New York-based Allied World Assurance Co. is not obligated to contemporaneously reimburse a laboratory’s defense costs for potentially covered directors & officers liability insurance claims, says a federal appeals court, in affirming a lower court ruling.

Wednesday’s ruling by the 9th U.S. Circuit Court of Appeals in San Francisco in Millennium Laboratories Inc. v. Allied World Assurance Co. (U.S.) Inc. relates to a settlement announced by the U.S. Department of Justice in 2015 that said San Diego-based Millennium Laboratories, which has since changed its name to Millennium Health L.L.C., agreed to pay $256 million to resolve alleged violations of the False Claims Act for billing Medicare, Medicaid and other federal health care programs for unnecessary medical laboratory testing business to the company.

According to a previous ruling in the case, in 2012, when Millennium bought the D&O policy at issue in the case, Millennium, which was facing lawsuits by private competitors and several whistleblowers, “understandably wanted insurance that would pay for any such lawsuits filed in the future," while Allied “wanted to make sure it was not covering the proverbial burning building.”

The latest ruling in the case by the 9th Circuit, which affirms a ruling by the U.S. District Court in Pasadena, says the policy “was an indemnity-only policy... and therefore did not require the contemporaneous advancement of Millennium’s defense costs.”

The ruling states “the language of the policy’s reimbursement provision confirms this: it required Allied World, at Millennium’s request, to ‘reimburse’ defense costs.

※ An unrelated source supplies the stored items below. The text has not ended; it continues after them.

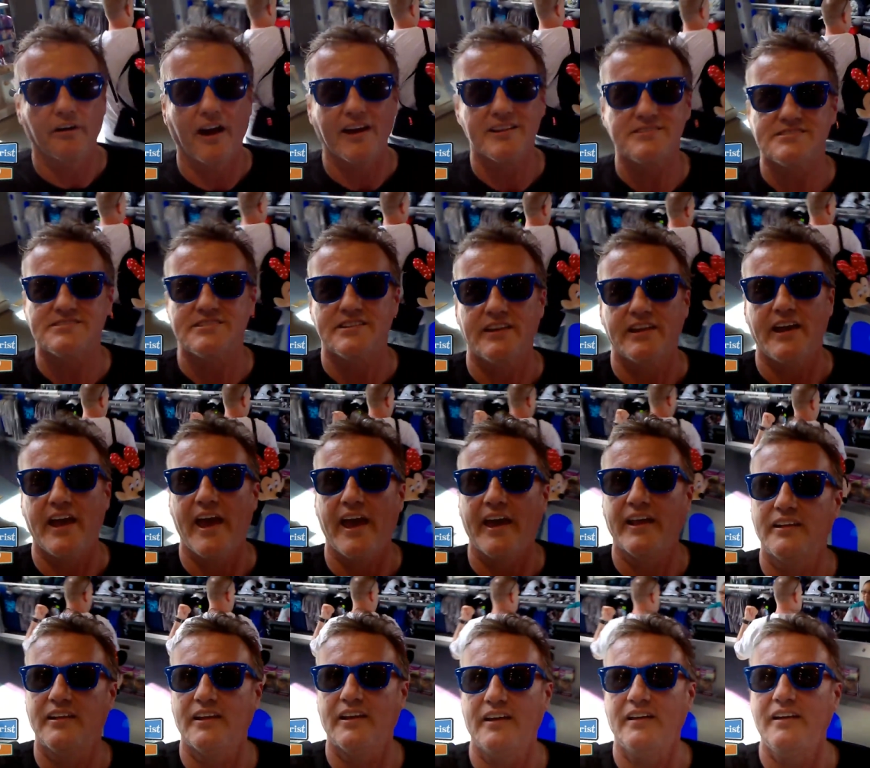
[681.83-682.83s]
I see
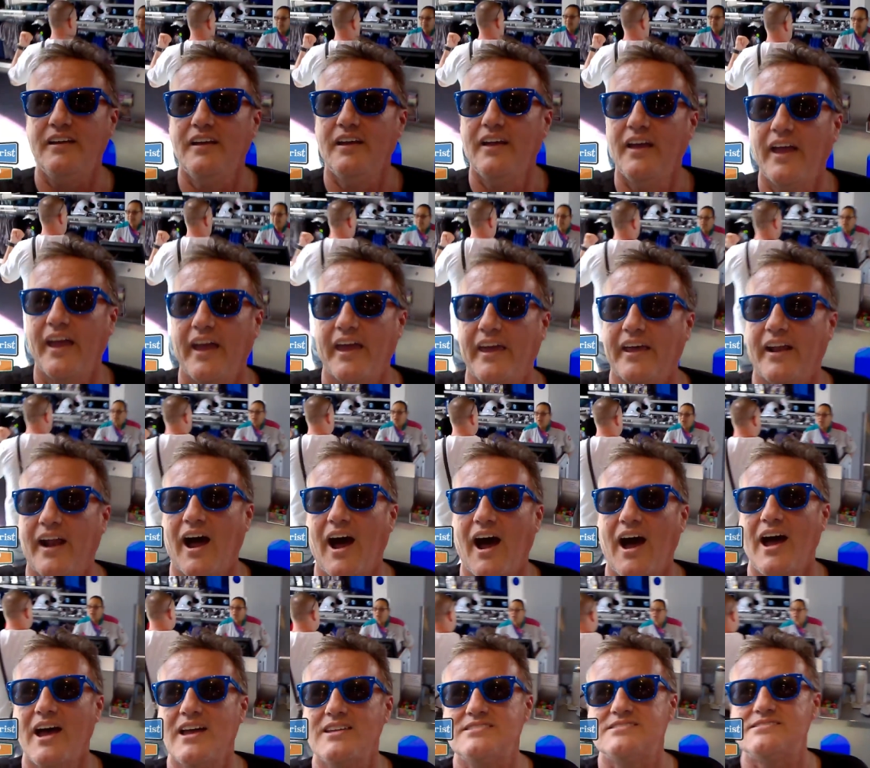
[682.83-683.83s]
Edna and
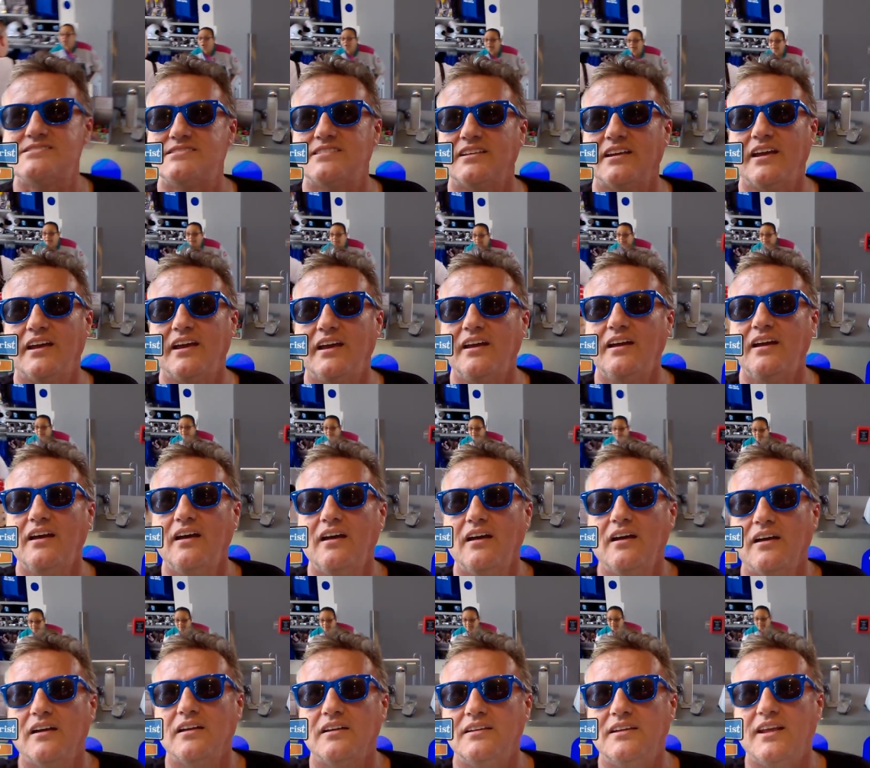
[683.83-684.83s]
I see
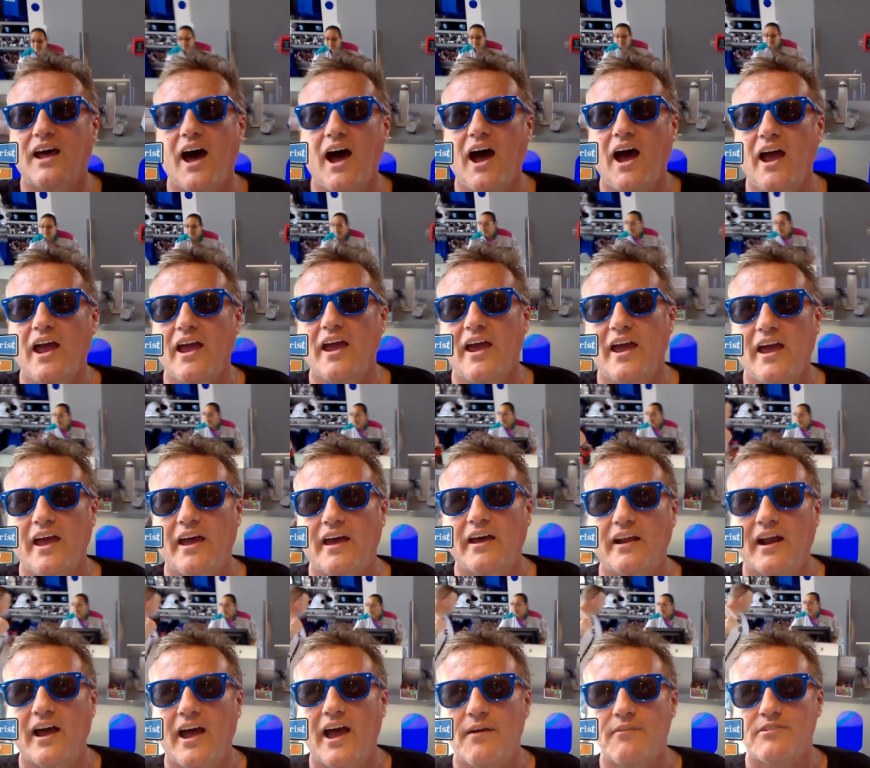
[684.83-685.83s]

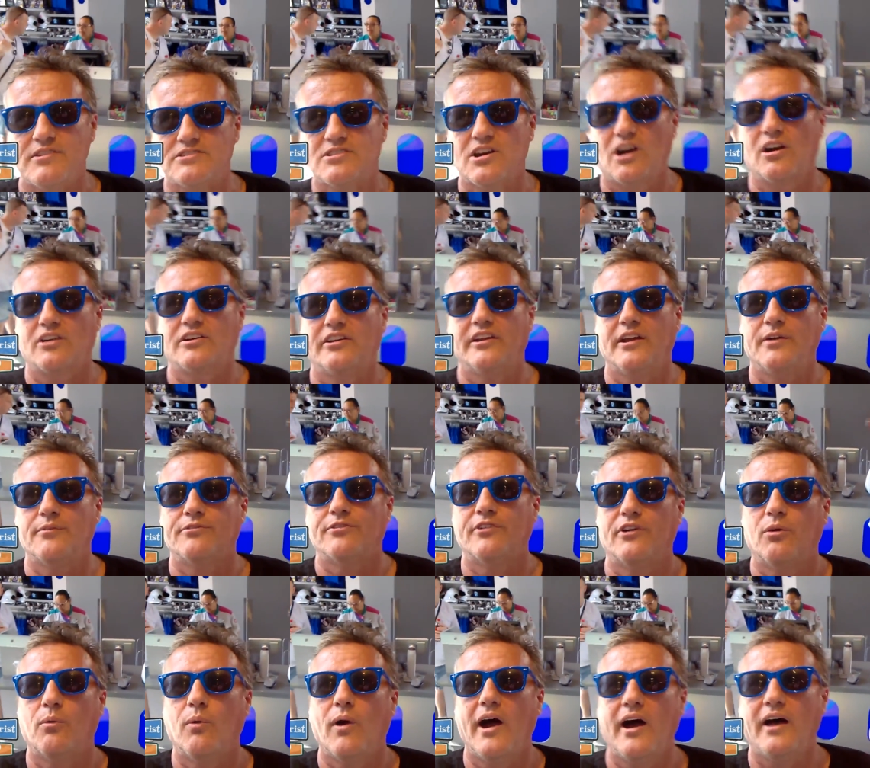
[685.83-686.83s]
Diane. I haven't talked to them
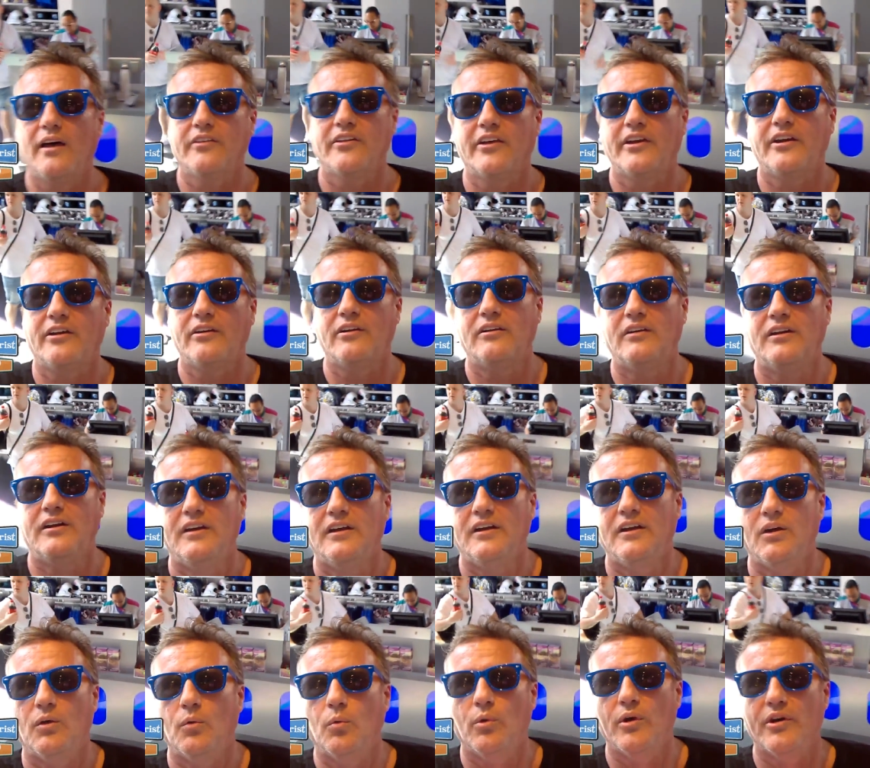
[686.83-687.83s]
for a while. They're
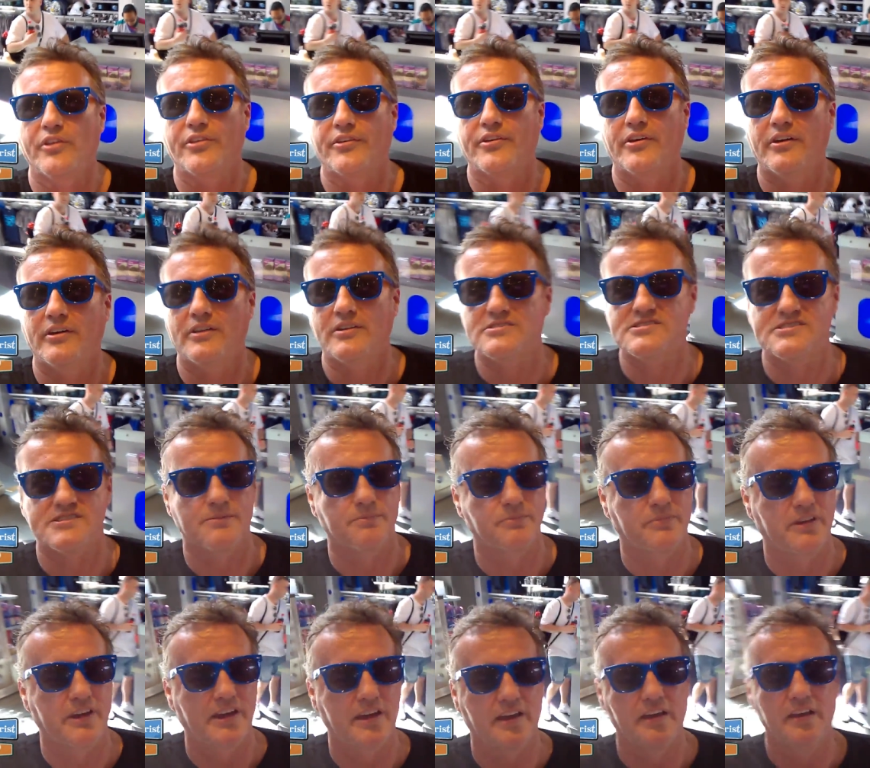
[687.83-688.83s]
with
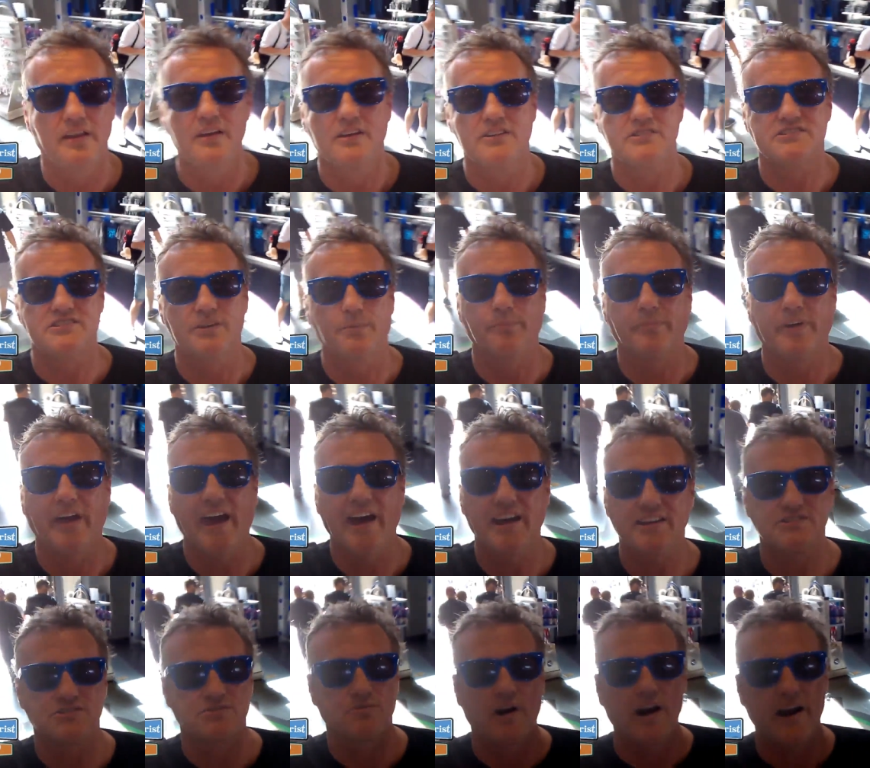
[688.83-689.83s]
some some
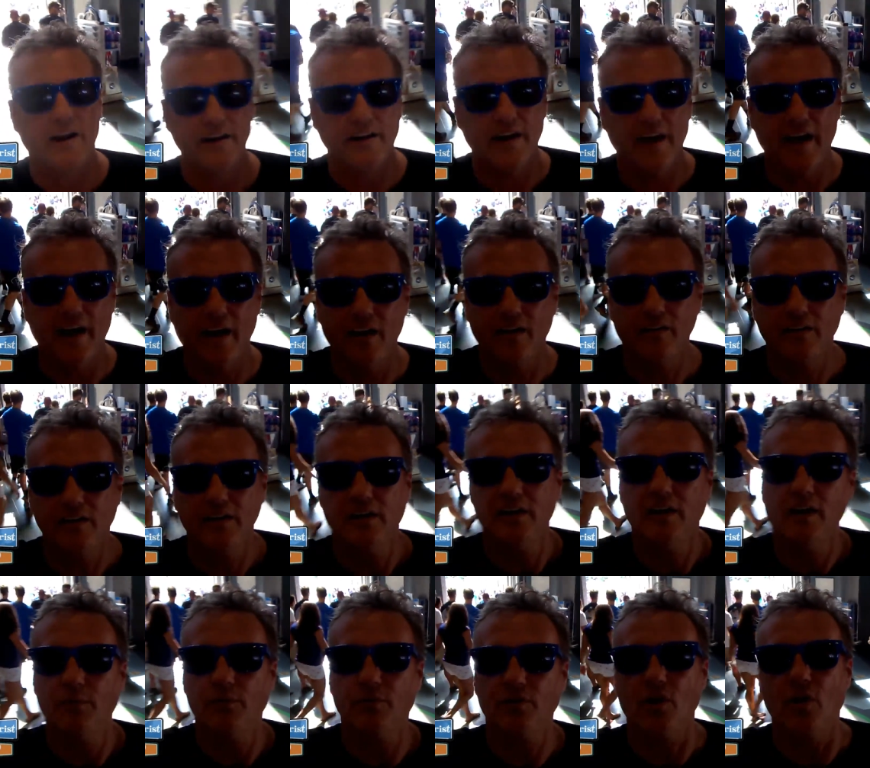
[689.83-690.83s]
guests right now.
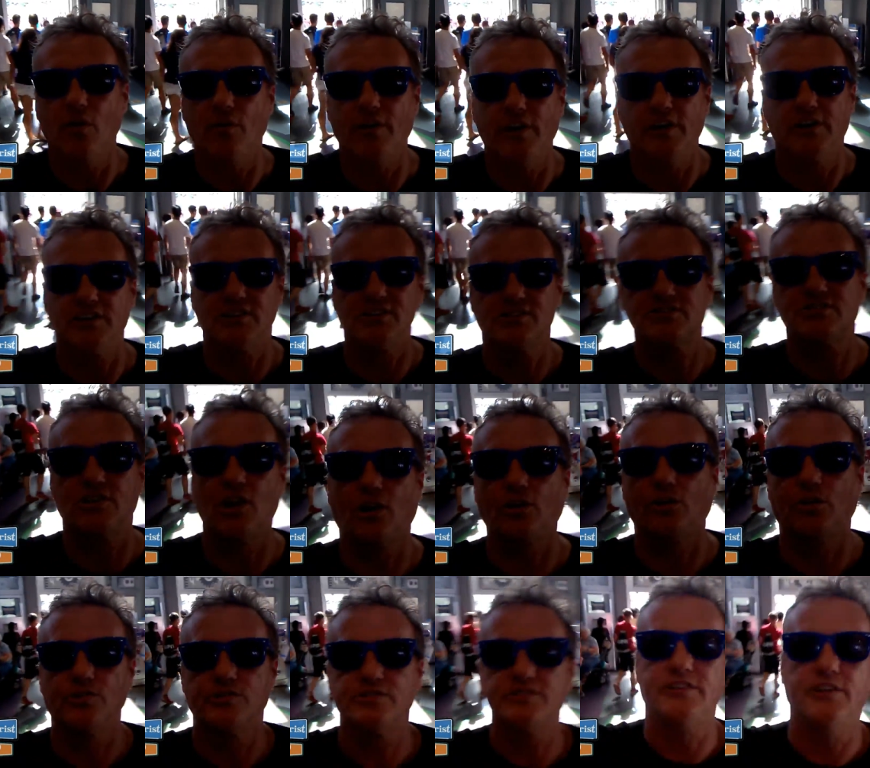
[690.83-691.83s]
I'll go over to the
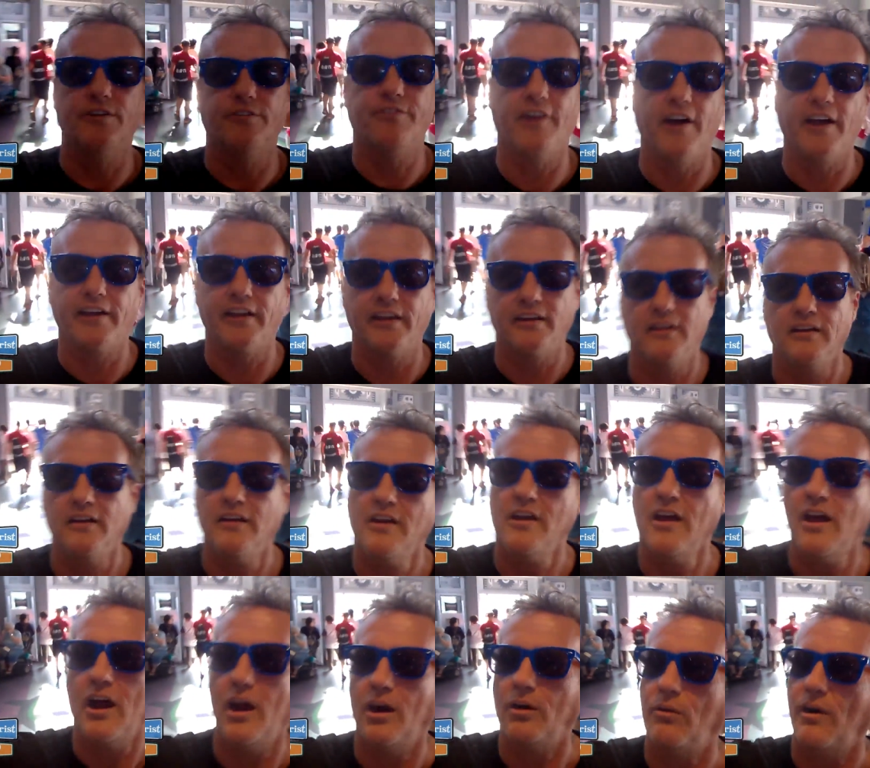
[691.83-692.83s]
circle and see if I can
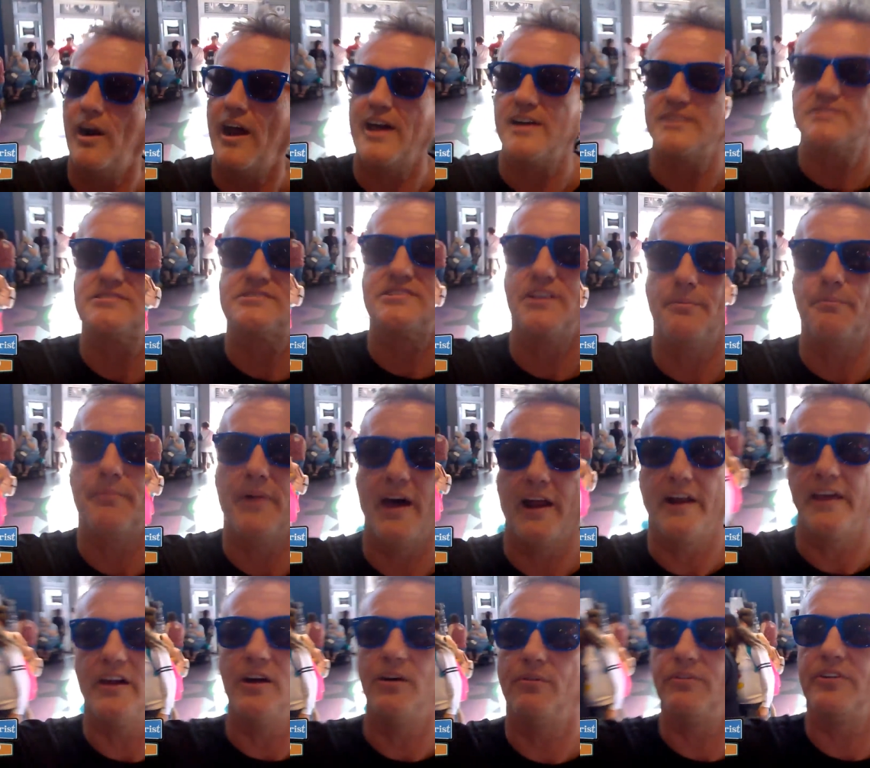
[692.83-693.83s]
harass
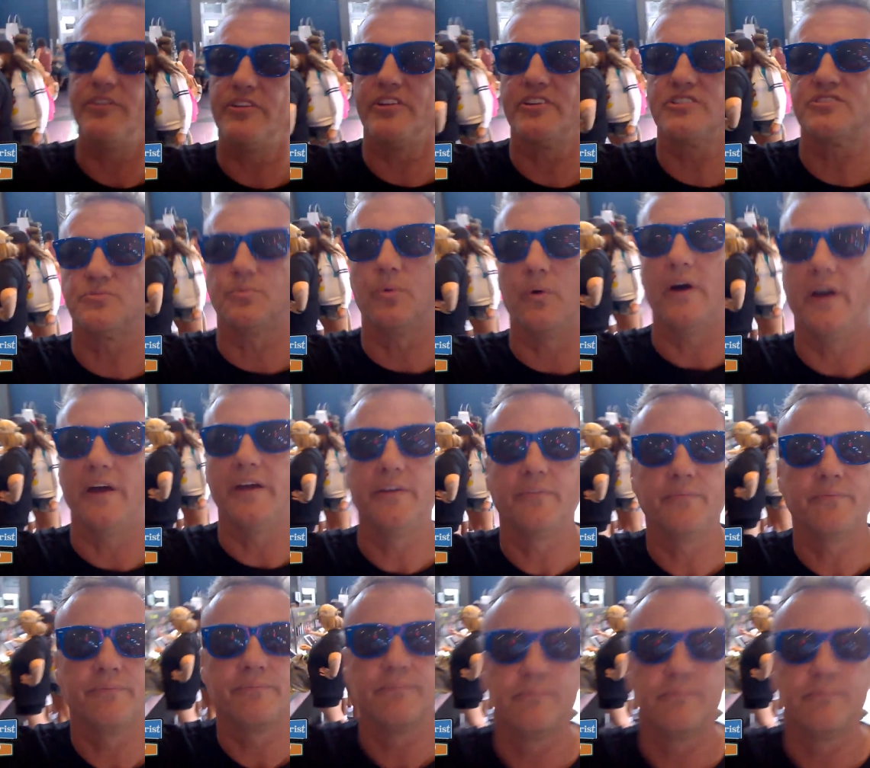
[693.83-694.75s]
somebody over this way.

If, as Millennium contends, the policy were a liability-type policy, then this provision would be surplusage, as the policy’s coverage provisions would already have obligated Allied World to pay Millennium’s defense costs as soon as they were incurred,” said the ruling.

“Allied World’s duty to reimburse, moreover, applied only to claims actually covered by the policy and did not extend to claims merely potentially covered,” said the ruling.

The policy “expressly disclaimed any duty to defend and instead provided the coverage of defense cost only as an ingredient of covered losses,” said the ruling, in affirming the lower court’s ruling.